Georges GARILLON

[ Saint-Baslemont (88) , 03/03/ 1935 – , // ]

Auteur vosgien

1935
Naissance le 3 mars à Saint-Baslemont (Vosges), dans une famille de cinq enfants dont le père est bûcheron.

Après son baccalauréat, il est d’abord instituteur : il exerce une année dans les Vosges, puis en Algérie pendant trois ans.
1961
Il quitte l’Algérie une année avant l’Indépendance pour entrer dans la police : il s’inscrit à l’École Nationale Supérieure de Police de St-Cyr au Mont d’Or (Rhône).
1966
Son premier recueil de poèmes paraît à compte d’auteur.
1968
Il réussit le concours de commissaire de police. Désormais, l’essentiel de sa carrière se déroule à Paris et dans la région parisienne.
1990
La retraite venue, il revient s’installer dans les Vosges de son enfance.

Poète ? Vos papiers !

Ancien commissaire principal de police à Paris, Georges Garillon évoque son enfance dans les Vosges où il est revenu habiter. Mais il aime surtout taquiner la Muse.

Georges Garillon a vécu toute sa vie professionnelle loin de son département d’origine qu’il a rejoint en 1990, après une carrière bien remplie : "En 1985, je me suis fait construire une maison à Provenchères-lès-Darney, le berceau de la famille. C’était pour moi une simple résidence secondaire quand je travaillais à Paris, mais depuis dix ans j’y habite toute l’année".

Fils de bûcheron, issu d’une famille de cinq enfants, il a connu une enfance modeste dans un univers simple et rude, dont il a pourtant conservé un souvenir nostalgique, dépeint dans Vosges de mon enfance et Le Temps des fenaisons. "Ces livres sont un peu un accident. Je suis avant tout poète. Ca n’a rien d’incompatible avec le métier que j’exerçais". Quatre recueils publiés sont venus en attester, avec à la clef déjà plusieurs prix littéraires.

Au début de sa vie active, Georges Garillon se destinait à l’enseignement. Après une année dans les Vosges, il a été muté en Algérie, alors département français : "Mais j’ai vite arrêté parce que j’étais toujours remplaçant, faute de n’avoir pas fait l’École Normale Supérieure. Cela m’aurait intéressé, mais mes parents n’avaient pas les moyens de me payer les études".

Changement radical. Il dit adieu à l’Éducation Nationale et entre dans la police. "Cela m’a permis une ouverture extraordinaire sur le monde et sur les gens. C’est Camus dans L’Étranger qui dit : Je me suis fait commissaire pour être au fond des choses". Licence en droit, examens internes, il grimpe les échelons hiérarchiques. En 61, un an avant l’indépendance, il quitte l’Algérie et décroche le concours de commissaire ... en 1968 ! "L’écrit était corrigé par des profs de fac. Il y a eu un véritable massacre. La moitié des candidats ont été sabrés !"

Brigade des mineurs, brigade des stups, police judiciaire, Georges Garillon a dirigé les services les plus exposés dans les endroits les plus chauds de la région parisienne, notamment en Seine-Saint-Denis. "Des horreurs, j’en ai vu beaucoup. On reçoit parfois de plein fouet ce qu’il y a de pire dans l’être humain. C’est impossible de rester complètement insensible".

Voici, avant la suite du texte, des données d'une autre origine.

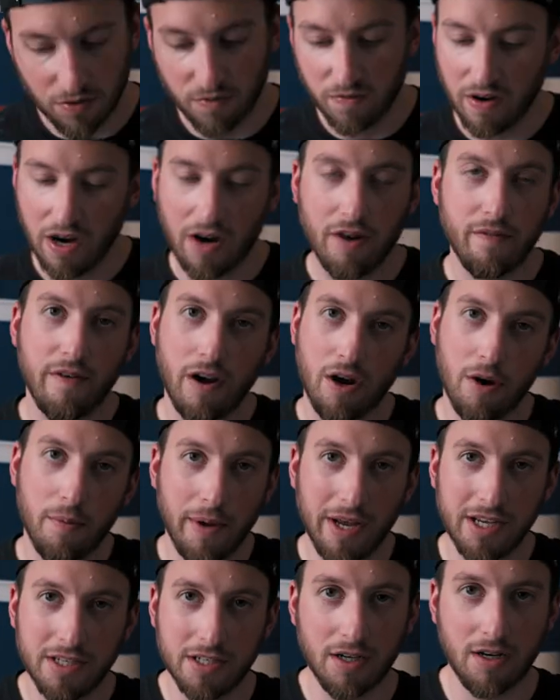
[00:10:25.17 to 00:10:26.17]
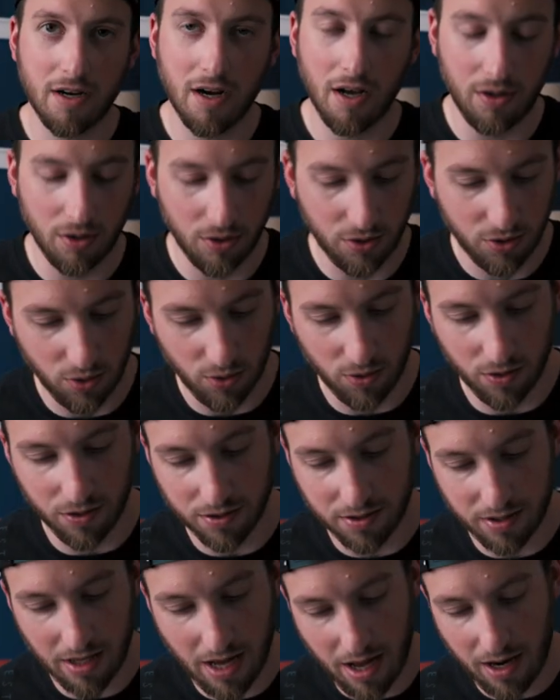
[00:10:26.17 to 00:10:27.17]
So very, very basic color
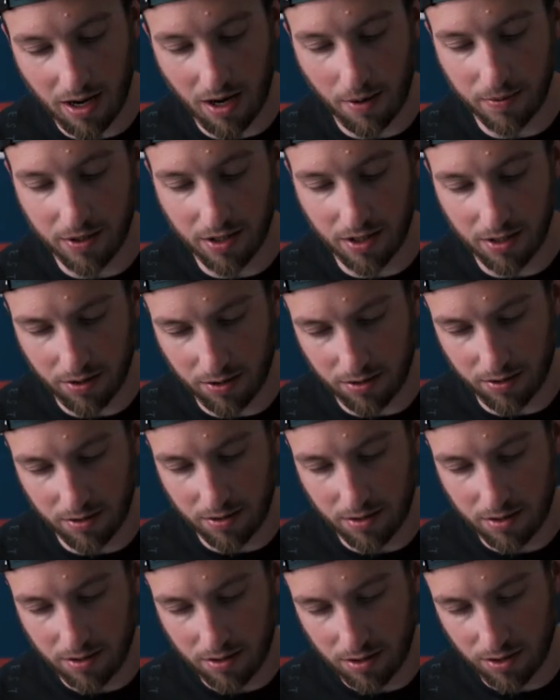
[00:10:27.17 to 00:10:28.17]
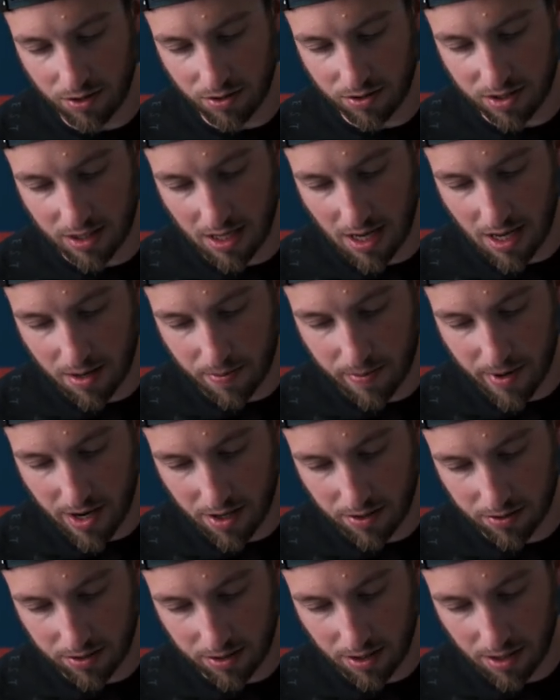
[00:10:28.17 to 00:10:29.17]
tools. That I'm a little sad
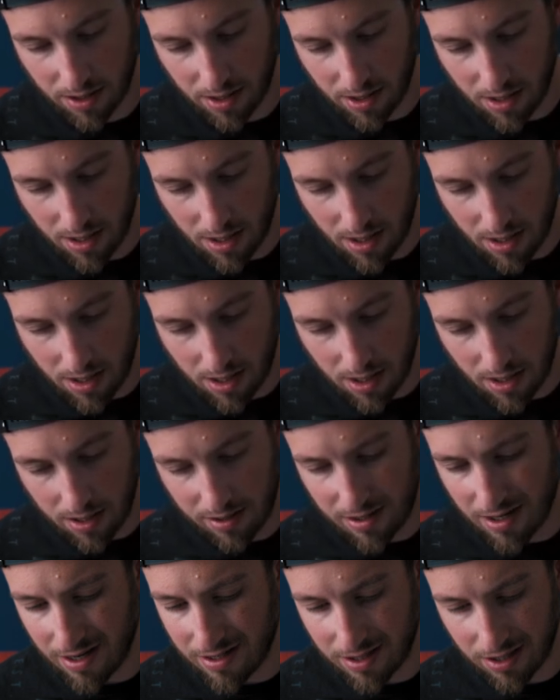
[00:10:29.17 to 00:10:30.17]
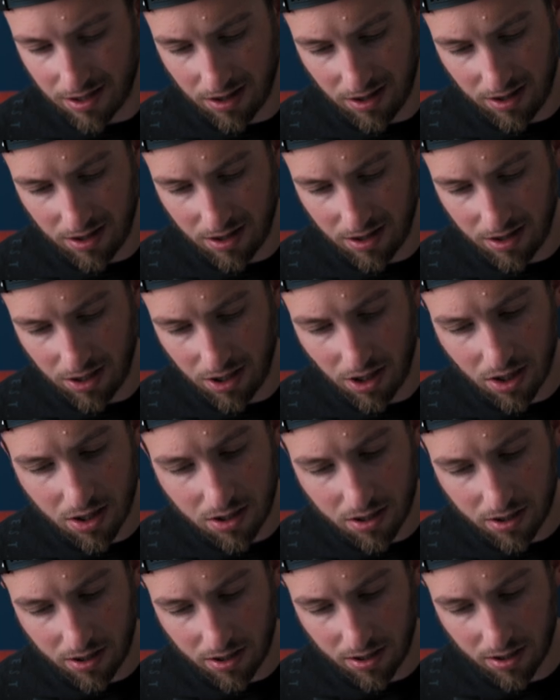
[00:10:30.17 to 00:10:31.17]
about. Doesn't
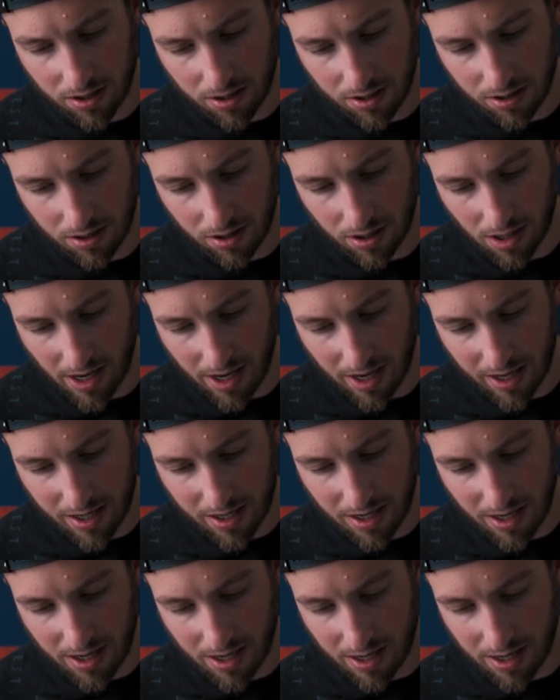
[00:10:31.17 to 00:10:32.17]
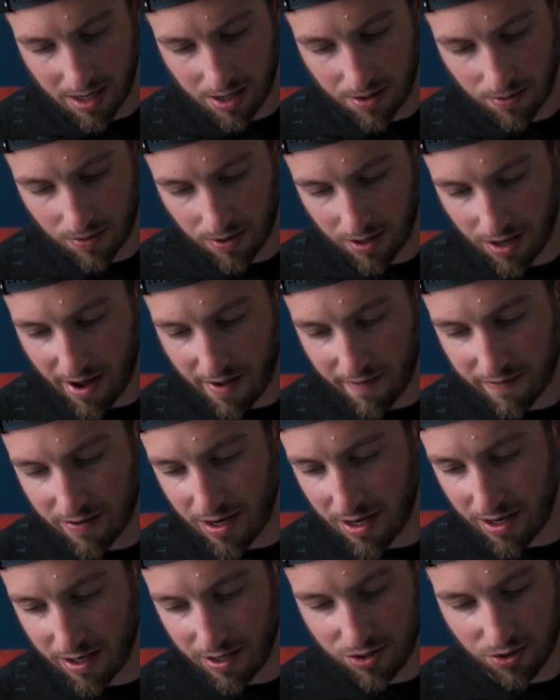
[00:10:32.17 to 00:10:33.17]
look like we're having
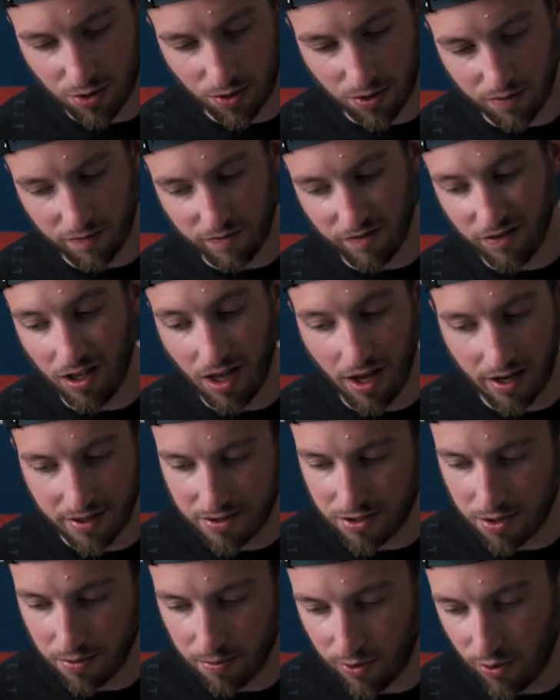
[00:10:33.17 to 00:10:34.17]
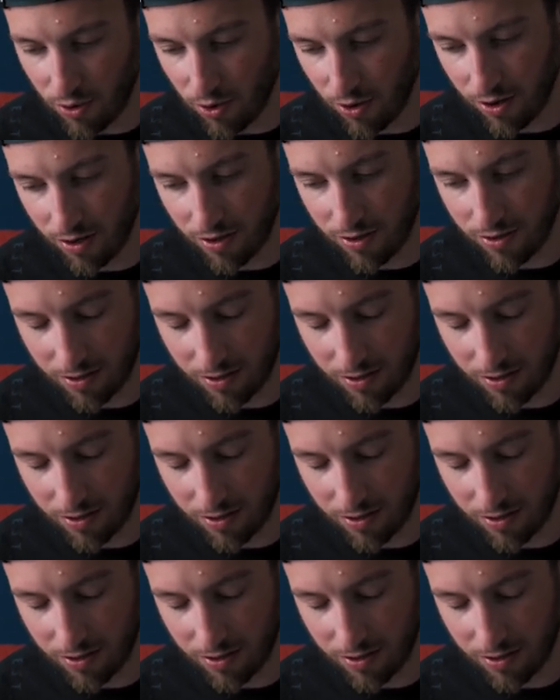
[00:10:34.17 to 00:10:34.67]
any sort of LUT support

Pourtant, l’ex-commissaire principal est resté amoureux de Paris et des quartiers populaires où il a parfois été confronté à l’indicible : la Goutte d’Or, Barbès, Clignancourt. Il avoue aussi un faible pour la Sorbonne et le Quartier Latin.

Si l’écriture est pour lui "une bouffée d’oxygène", son enfance reste "la meilleure période de sa vie". Il va d’ailleurs récidiver en évoquant cette fois ses années de collège à Mirecourt de la sixième à la troisième. Mais jamais il ne couchera sur le papier ses années d’ex-flic : "Ca n’a aucun intérêt !"

Didier PLANADEVAL, L’Est Républicain du samedi 1er décembre 2001.